Task description:
Without the pictures, give the entries below again exactly as written.

Stored data entries:
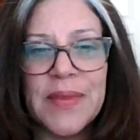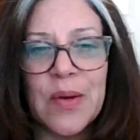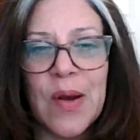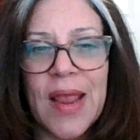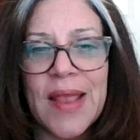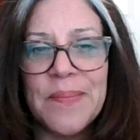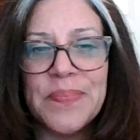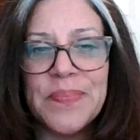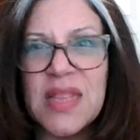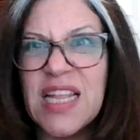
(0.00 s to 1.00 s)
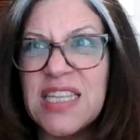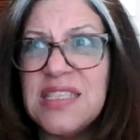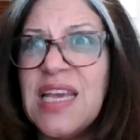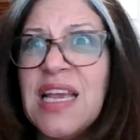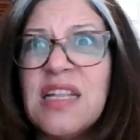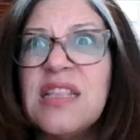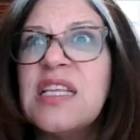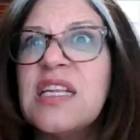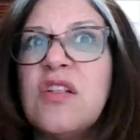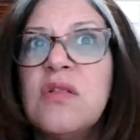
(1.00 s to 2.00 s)
All right? Let's take a
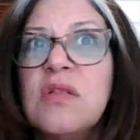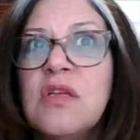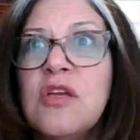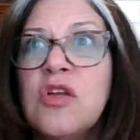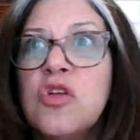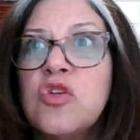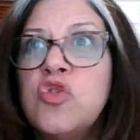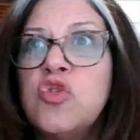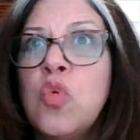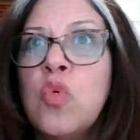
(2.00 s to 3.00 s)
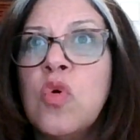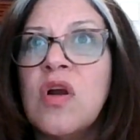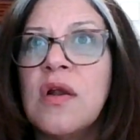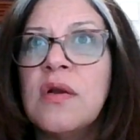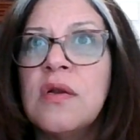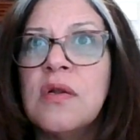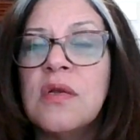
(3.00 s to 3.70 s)
little tour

Your solution:
(0.00 s to 1.00 s)
(1.00 s to 2.00 s)
All right? Let's take a
(2.00 s to 3.00 s)
(3.00 s to 3.70 s)
little tour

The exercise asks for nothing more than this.